Robert and his father continued to make personal appearances and to work with the Ringling operation. They traveled extensively, visiting 41 of the 48 states and the District of Columbia. They logged more than 300,000 miles and visited over 800 cities. Door frames, elevators, awnings and hanging lights still bedeviled the young man and to ride in an automobile, he almost had to fold himself in two. Three beds, turned crossways, provided him the only sleeping arrangements suitable in a hotel room.

In 1940, Robert reached his greatest height at eight feet, eleven-point-one inches. His weight was at a massive 490 pounds and he was forced to walk with a cane. He was traveling and making personal appearances throughout the year and on July 4 was in Manistee, Michigan at a lumbermen's festival. He and his father were scheduled to ride in a parade but at lunch, Mr. Wadlow noticed that Robert was not eating. Later, he complained that he didn't feel well but as their car was trapped in the parade route, it would be several hours before they could get to a doctor.

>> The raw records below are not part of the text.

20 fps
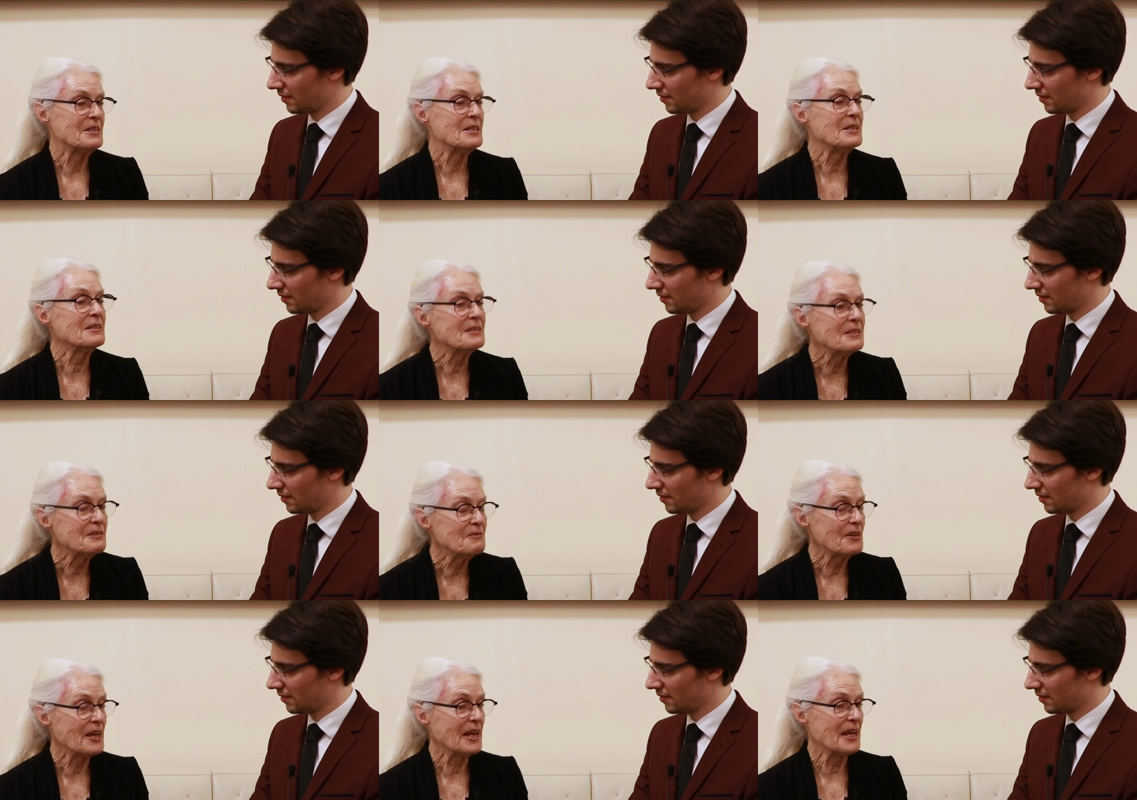
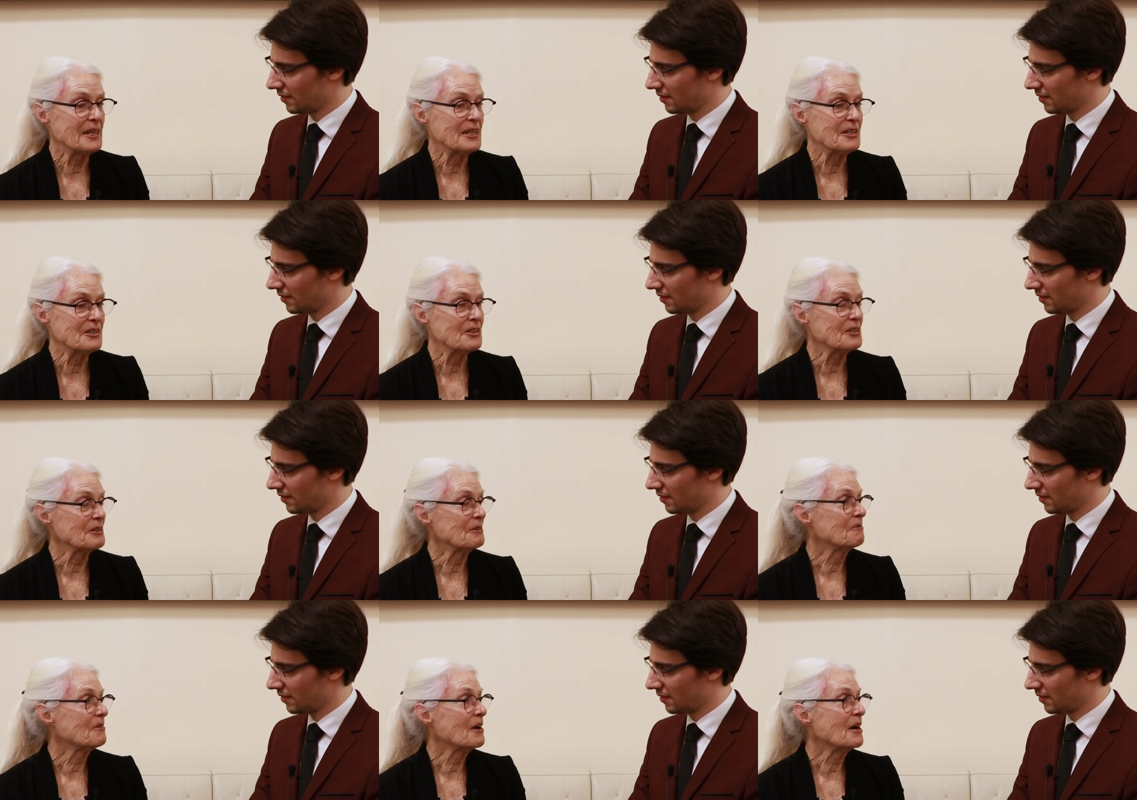
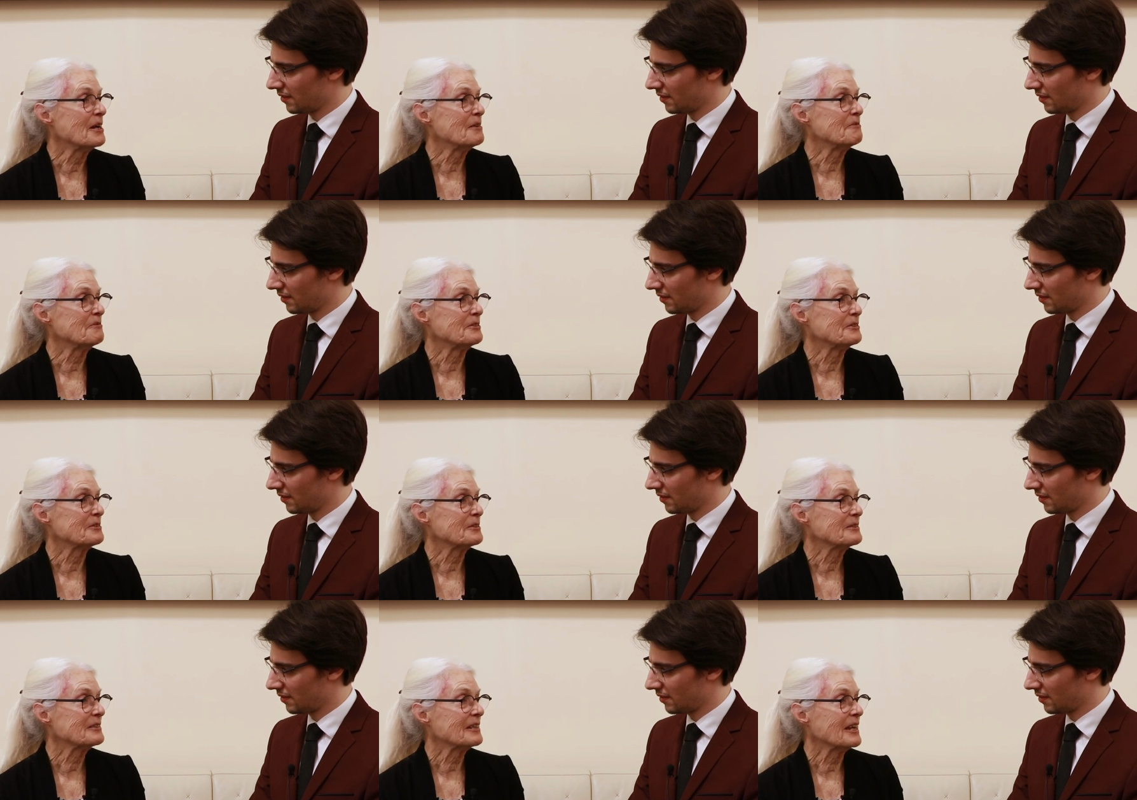Speaker 1: disadvantaging
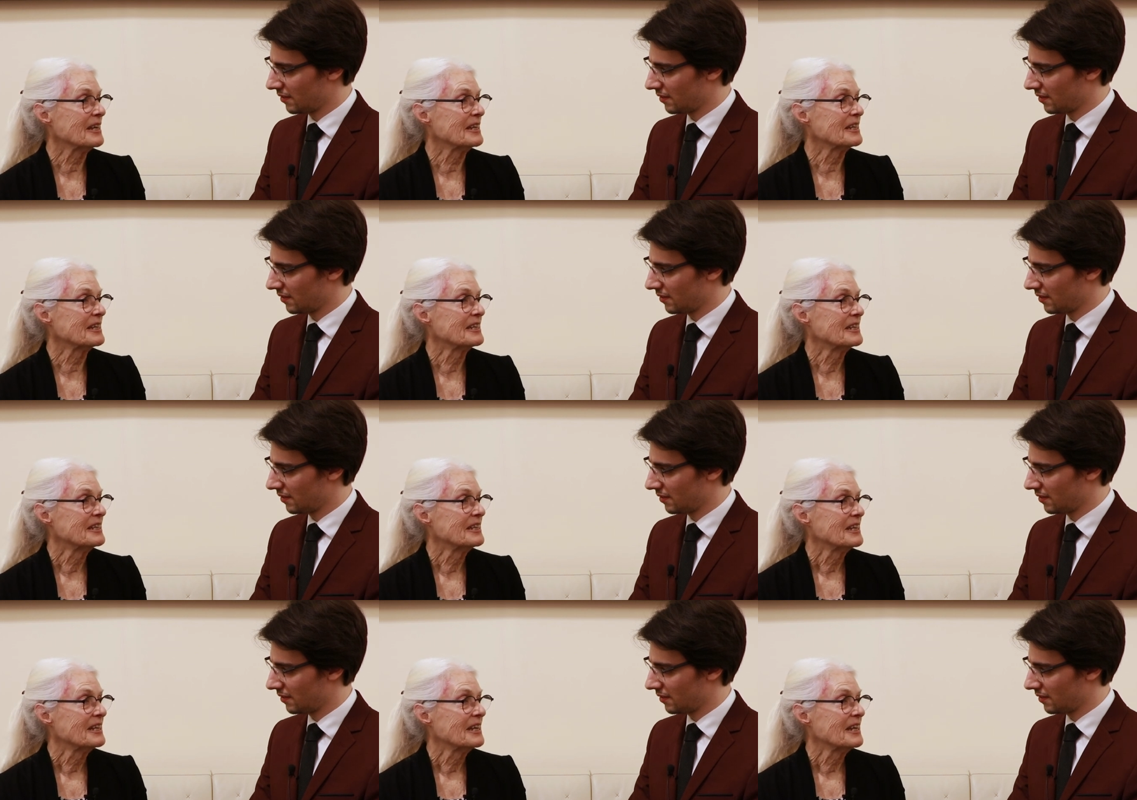rivals, say.
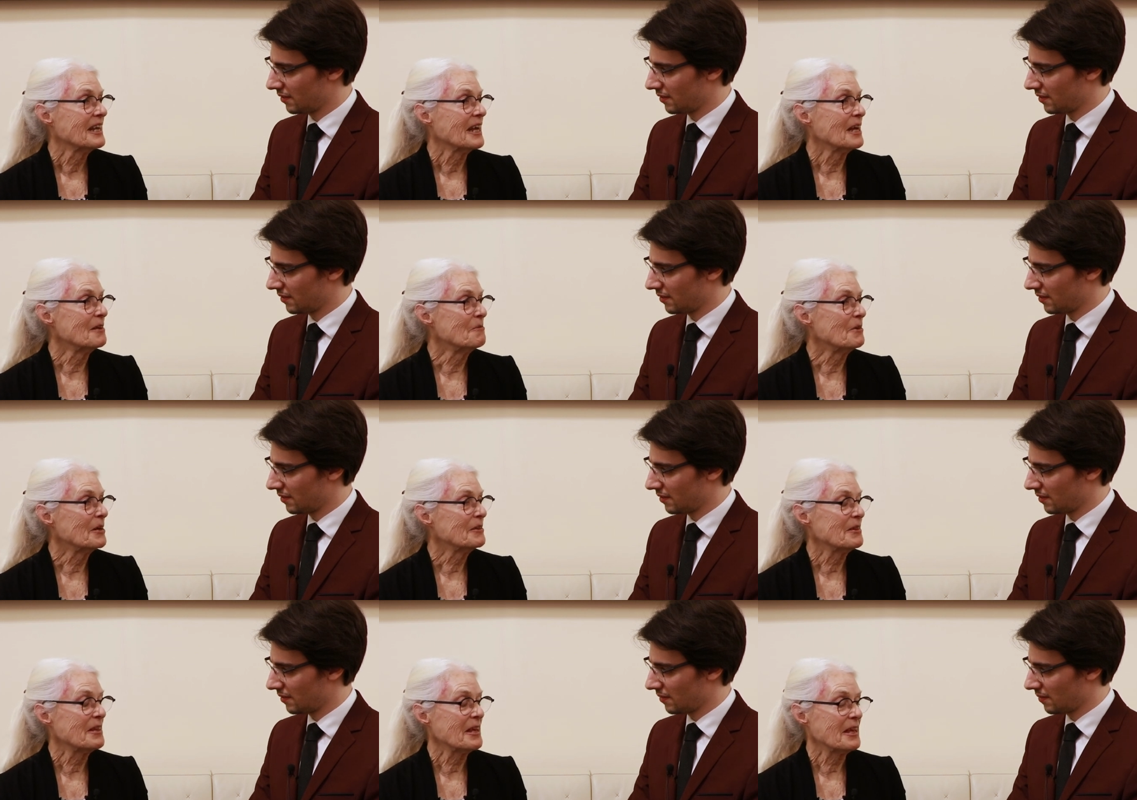And
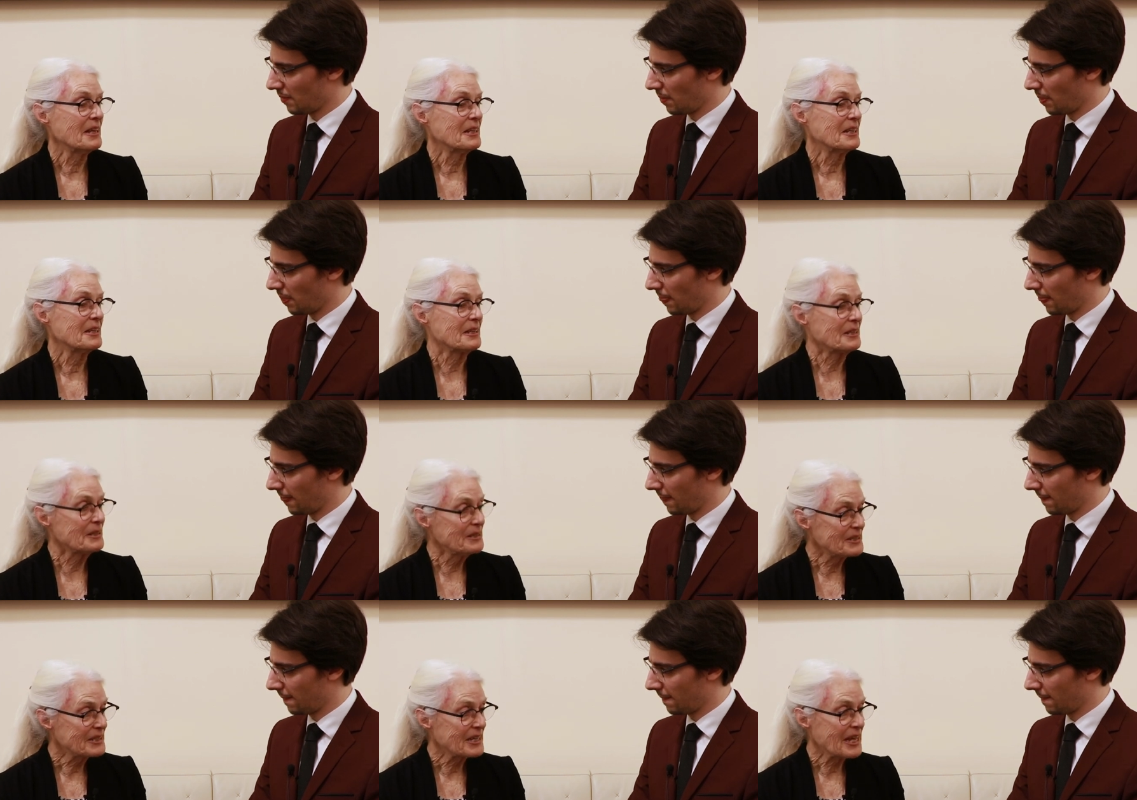what they
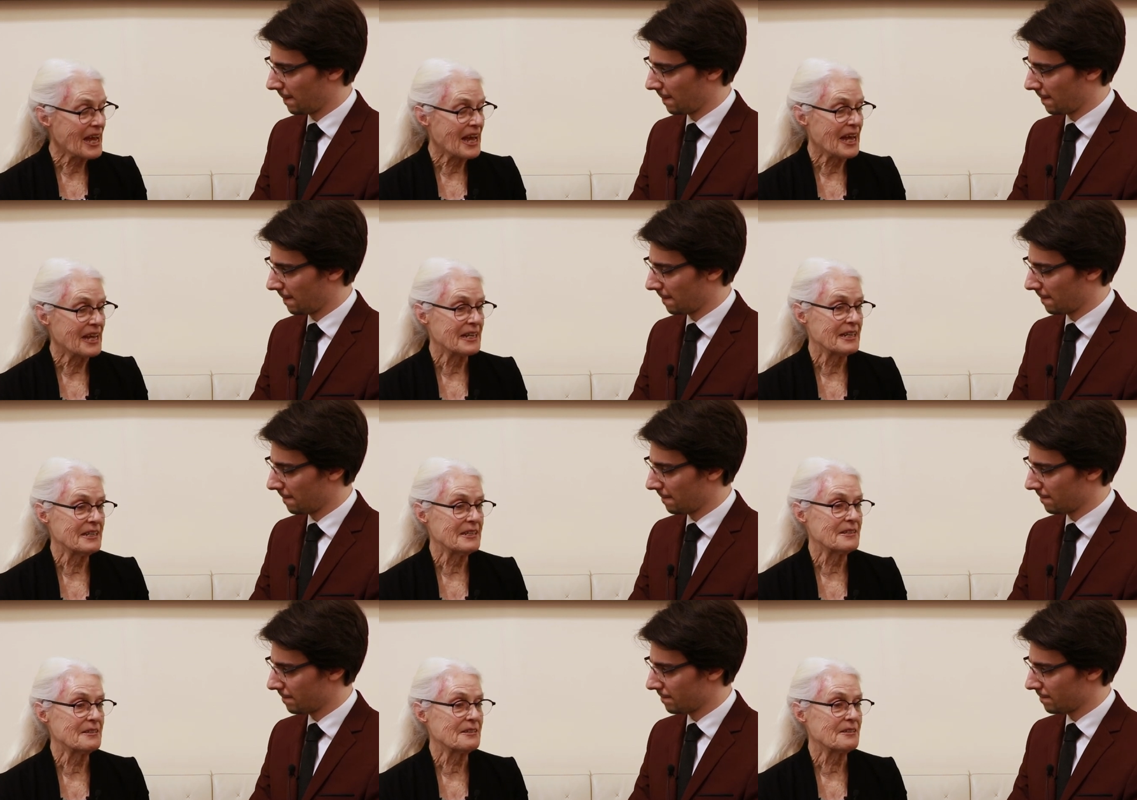look at
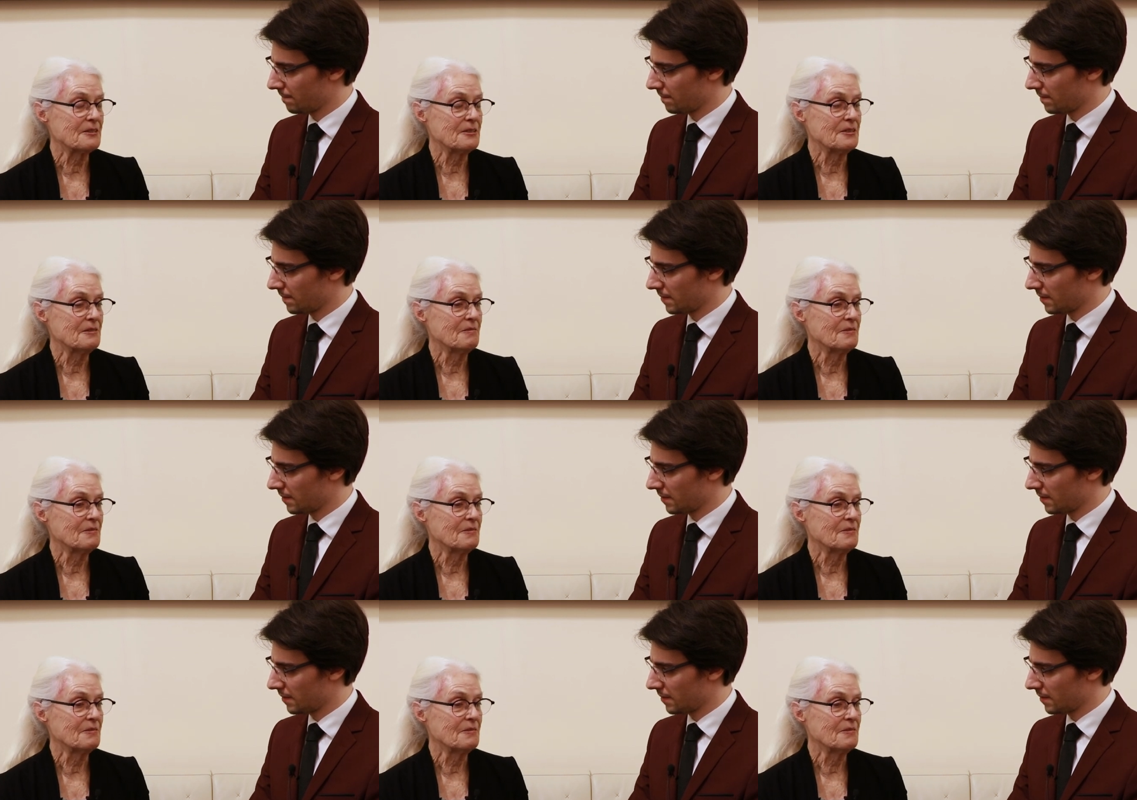is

By the time the parade was over, Robert's condition had worsened and his father rushed him to the hospital. When they arrived, the doctors found that Robert was running a very high fever. He was wearing a new brace on his ankle and it had scraped through the flesh and had become infected. Robert never noticed because one of the consequences of his enormous size was that the sensation in his legs was defective. He would often be unaware of an object in his shoe or a wrinkle in his sock until a blister had formed and began causing him problems. In this case, the ankle had become seriously infected and the doctors insisted that Robert be admitted to the hospital. He refused but a nurse was stationed at his bed side, where he lay in great pain. The fevers and bouts of agony continued for the next several days and his mother was called. Finally, after 10 fever-wracked days, doctors performed an emergency surgery on his foot but it was too late. His temperature continued to rise, hovering near 106 degrees.

In the early morning hours of July 15, 1940, Robert Wadlow passed away in his sleep.

Robert's remains were returned to Alton and huge crowds came to the Streeper Funeral Home and lined the streets in his honor. A special casket was constructed for his body that was 10 feet long and 32 inches wide. The casket was too big to fit through the doors of the church, so the services were held at the funeral home. Robert was a Freemason and he was buried with full honors in a local cemetery. It required 12 pallbearers and an additional eight men to manage his casket.

Strangely, at Robert's request, special measures were taken to protect the coffin. At some point, Robert had read the story of Charles Byrne, the Irish Giant, and John Hunter, the anatomist who coveted his bones and had stolen his body to get them. He was not taking any chances with his own remains and so a thick shell of reinforced concrete was used to encase the coffin for eternity.

Since his death, the city of Alton, Illinois has embraced Robert as a native son and local folk hero. Have a passing thought about this kind young man on his birthday and remember that no matter how much fame he achieved during his lifetime, it was a life that he considered only half-fulfilled. He would gladly have exchanged all of the money and attention for a single day of what he really wanted – an ordinary life.